▶ **Instructions to follow**
Without any pictures, retype exactly the lines that begin at the one holding "[00:00:01.00 to 00:00:02.00]" and end at the last line of the data below.

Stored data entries
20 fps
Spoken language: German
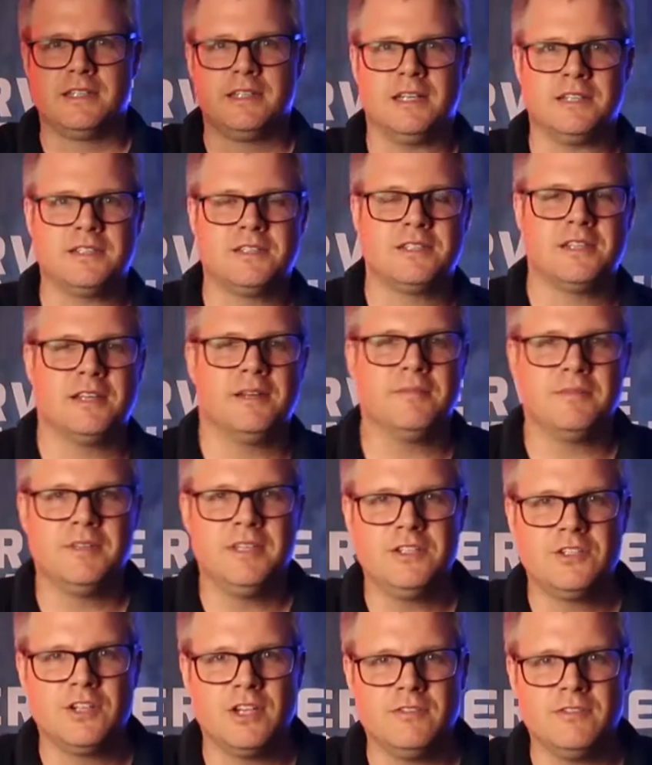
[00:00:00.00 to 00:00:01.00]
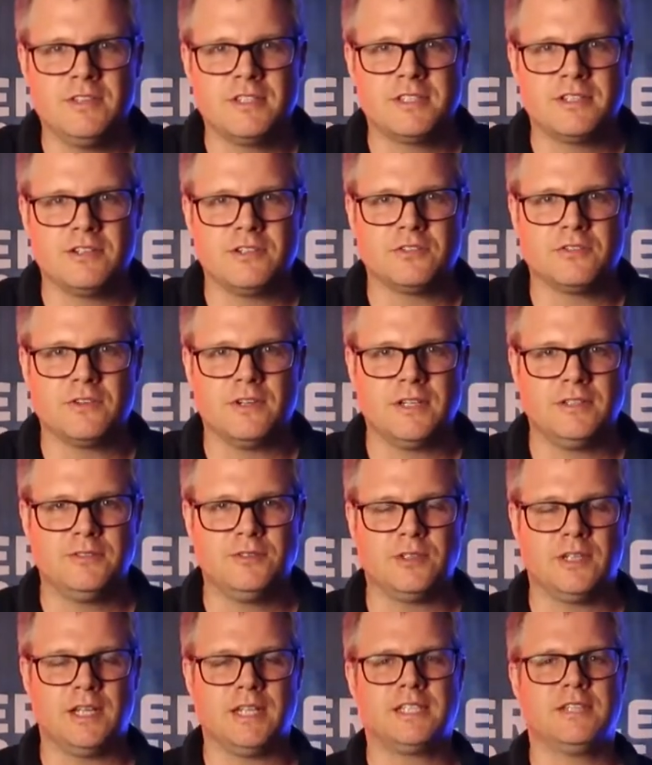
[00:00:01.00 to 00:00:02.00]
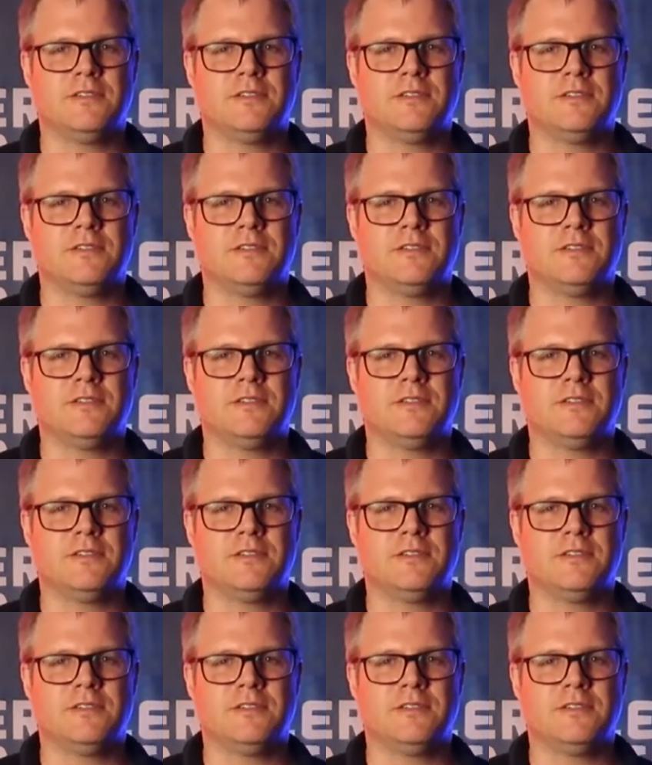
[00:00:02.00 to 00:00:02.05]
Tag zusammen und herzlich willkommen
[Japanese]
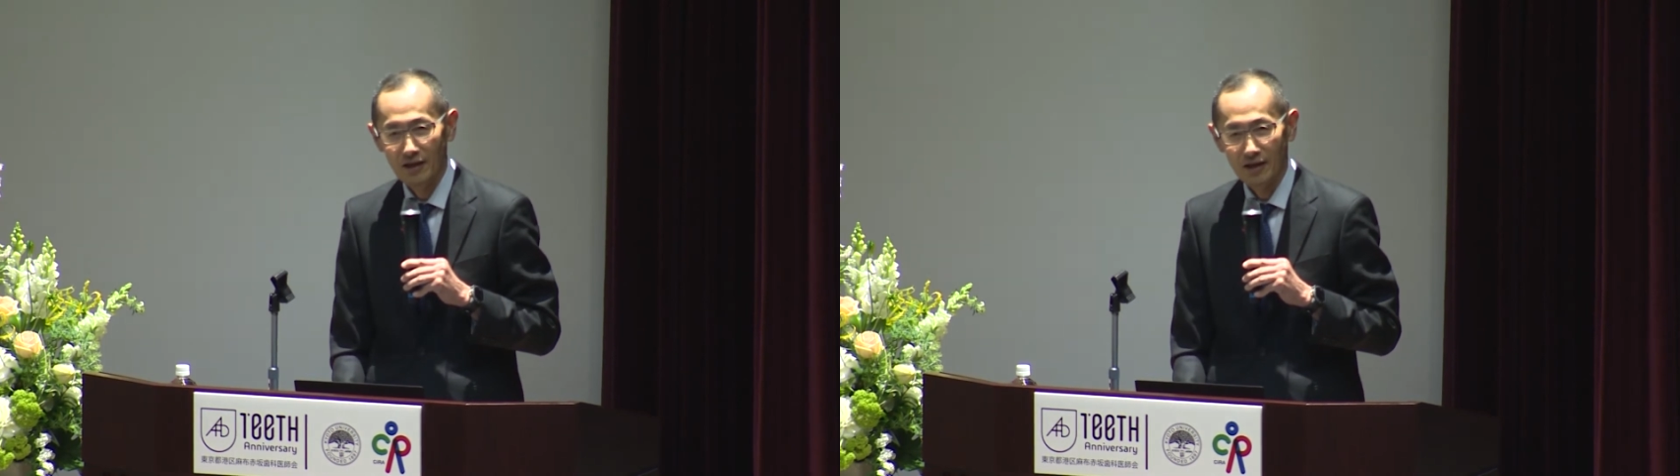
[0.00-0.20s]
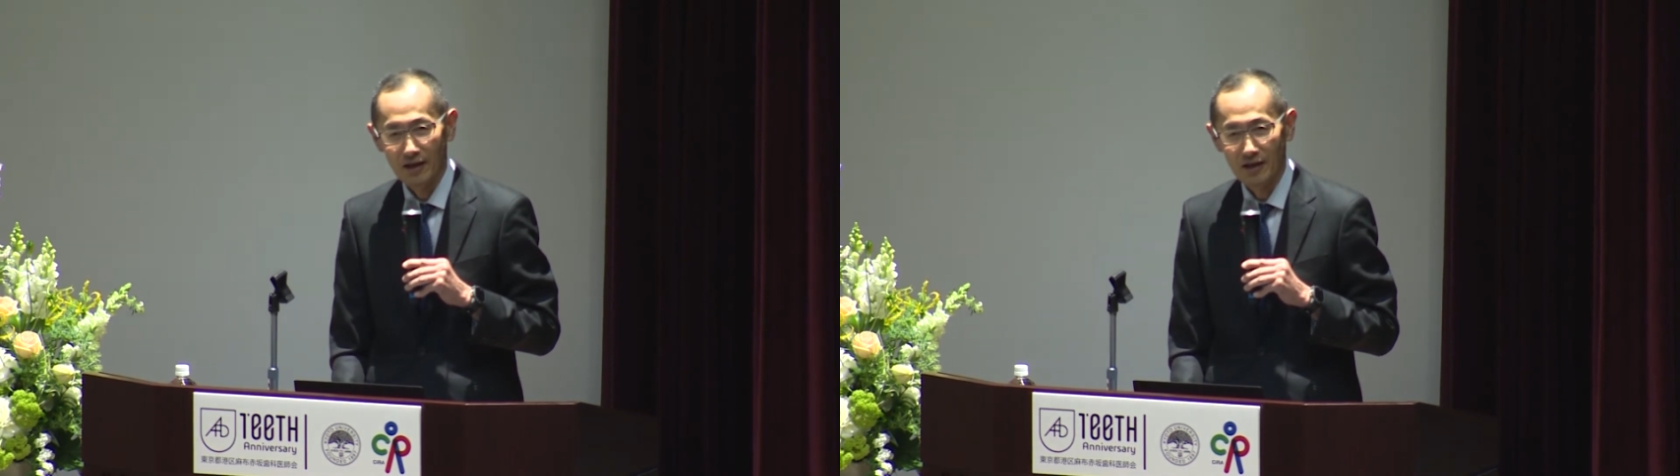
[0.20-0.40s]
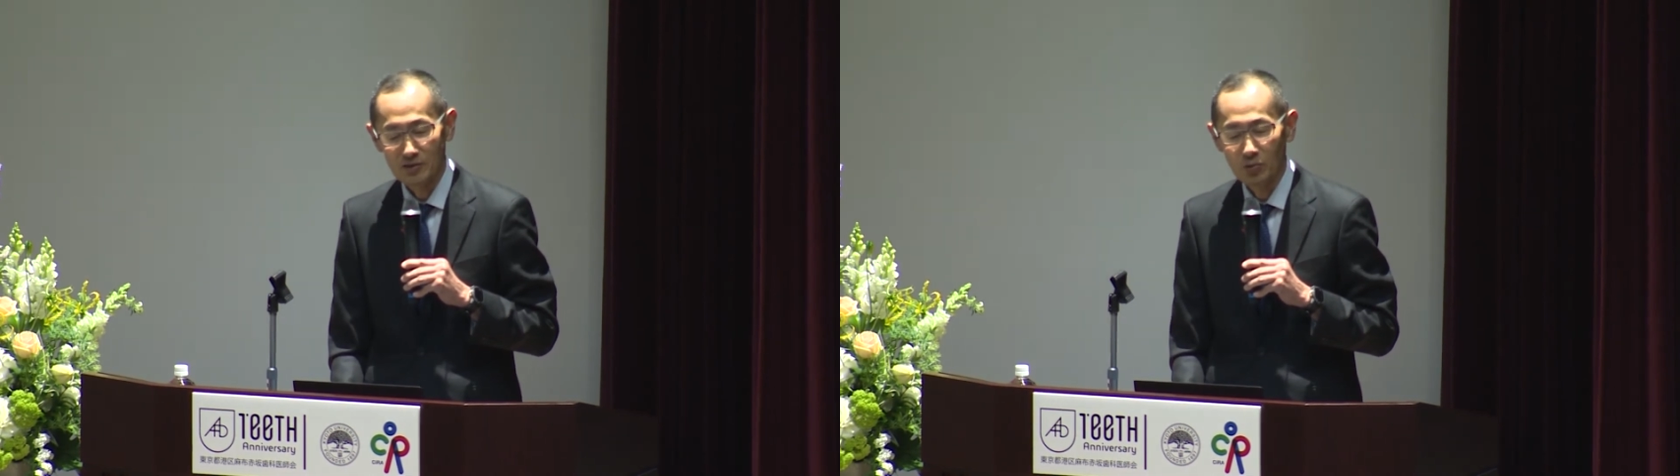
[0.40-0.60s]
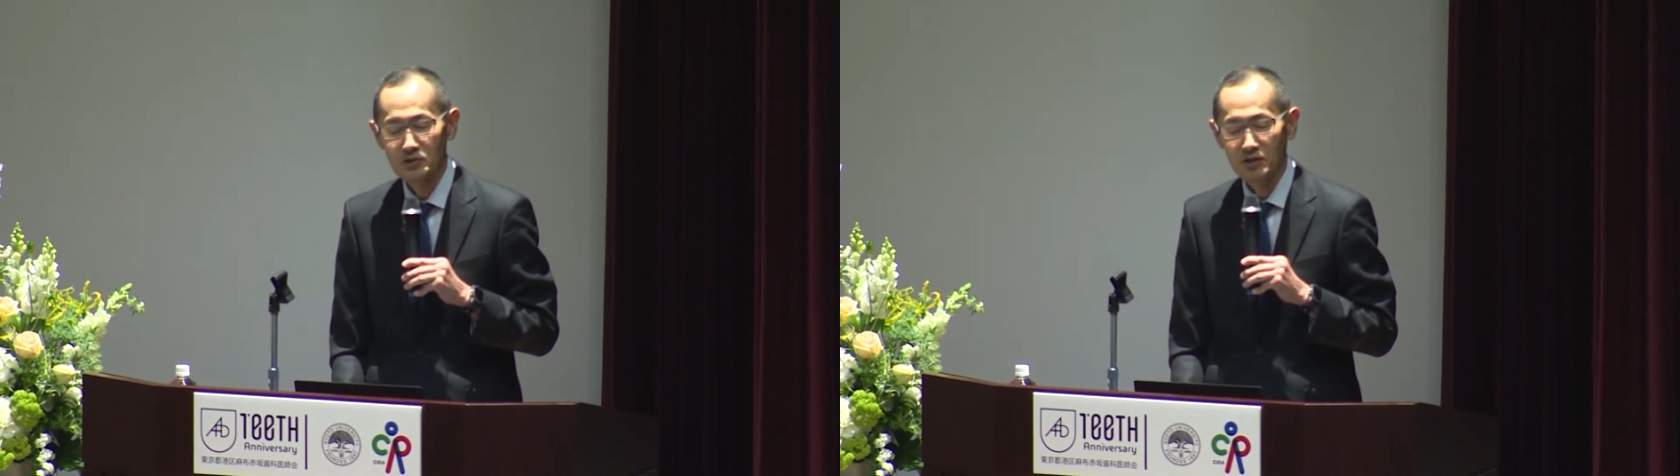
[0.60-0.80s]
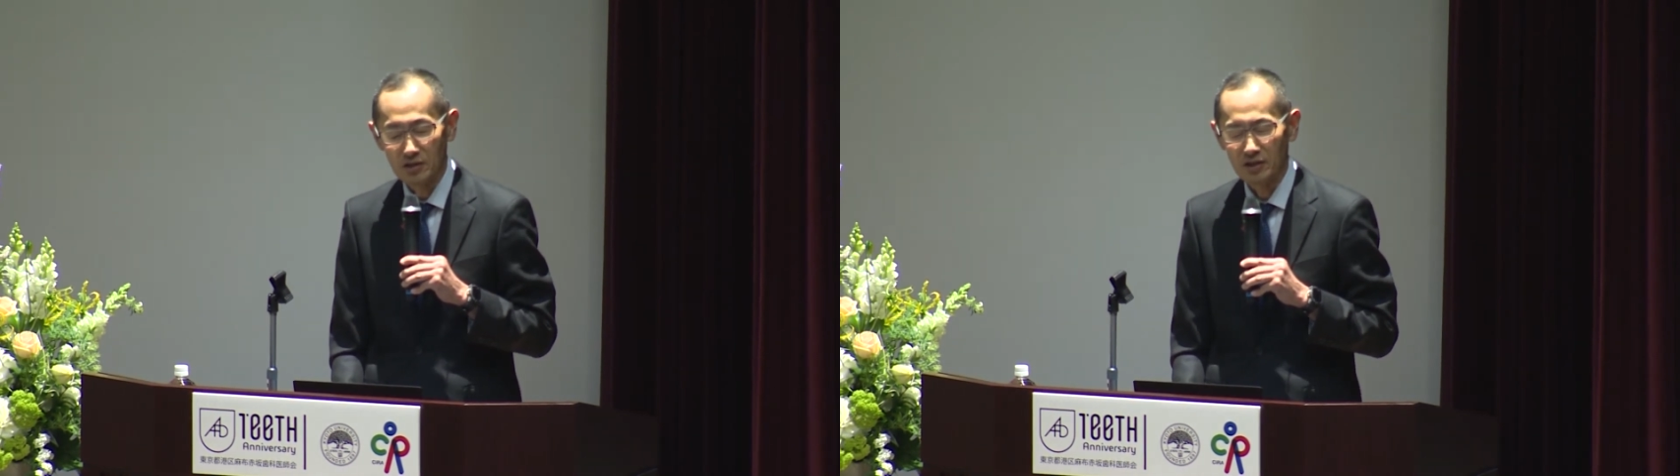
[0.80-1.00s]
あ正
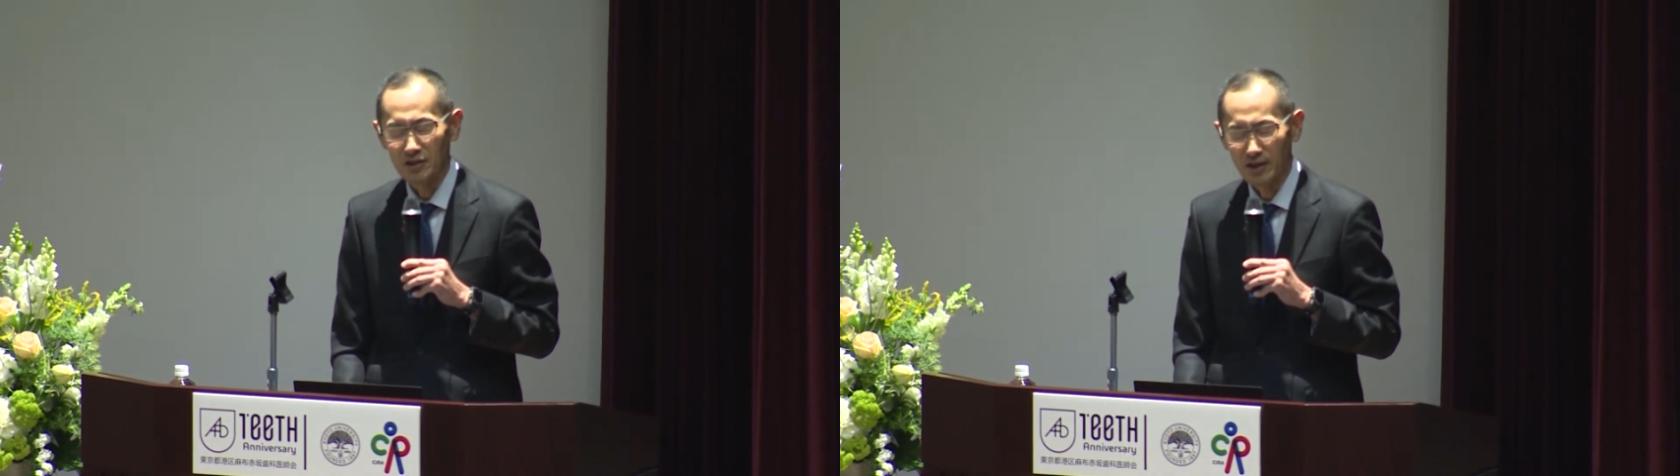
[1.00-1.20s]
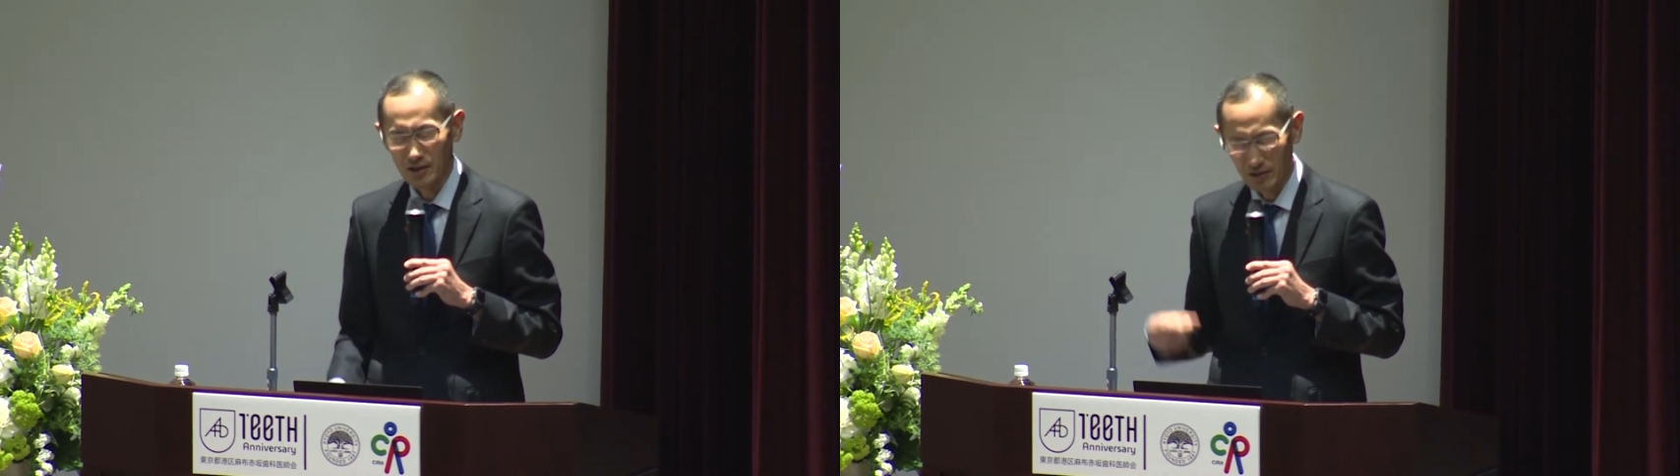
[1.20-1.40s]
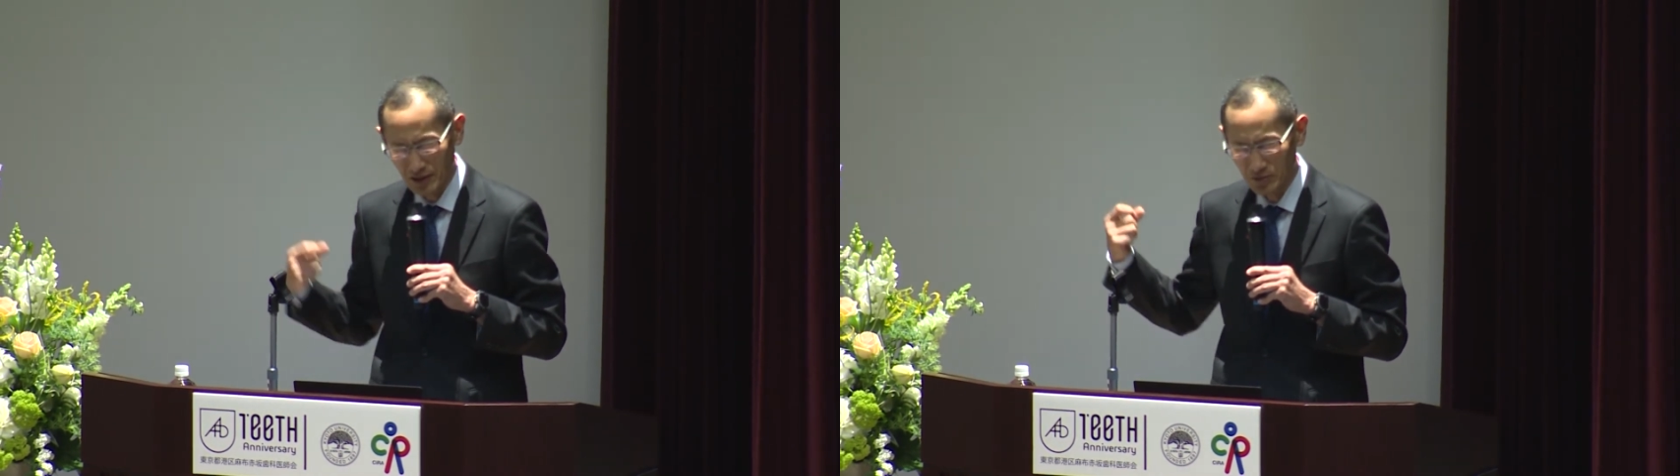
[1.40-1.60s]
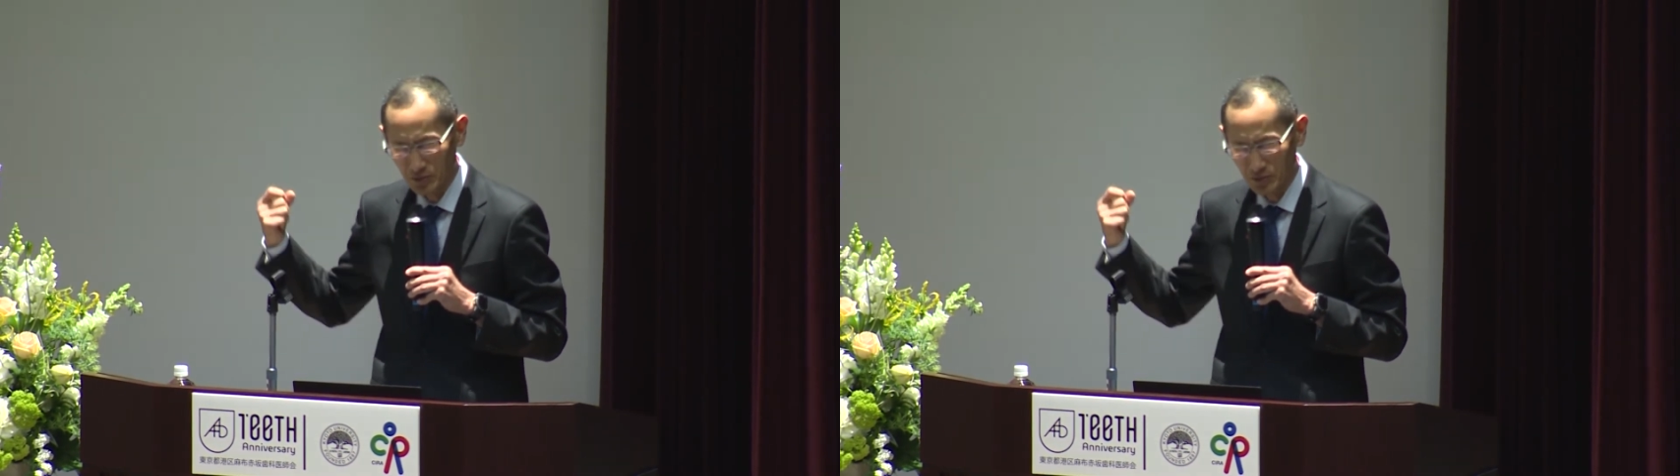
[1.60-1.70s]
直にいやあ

▶ **Answer to the problem**
[00:00:01.00 to 00:00:02.00]
[00:00:02.00 to 00:00:02.05]
Tag zusammen und herzlich willkommen
[Japanese]
[0.00-0.20s]
[0.20-0.40s]
[0.40-0.60s]
[0.60-0.80s]
[0.80-1.00s]
あ正
[1.00-1.20s]
[1.20-1.40s]
[1.40-1.60s]
[1.60-1.70s]
直にいやあ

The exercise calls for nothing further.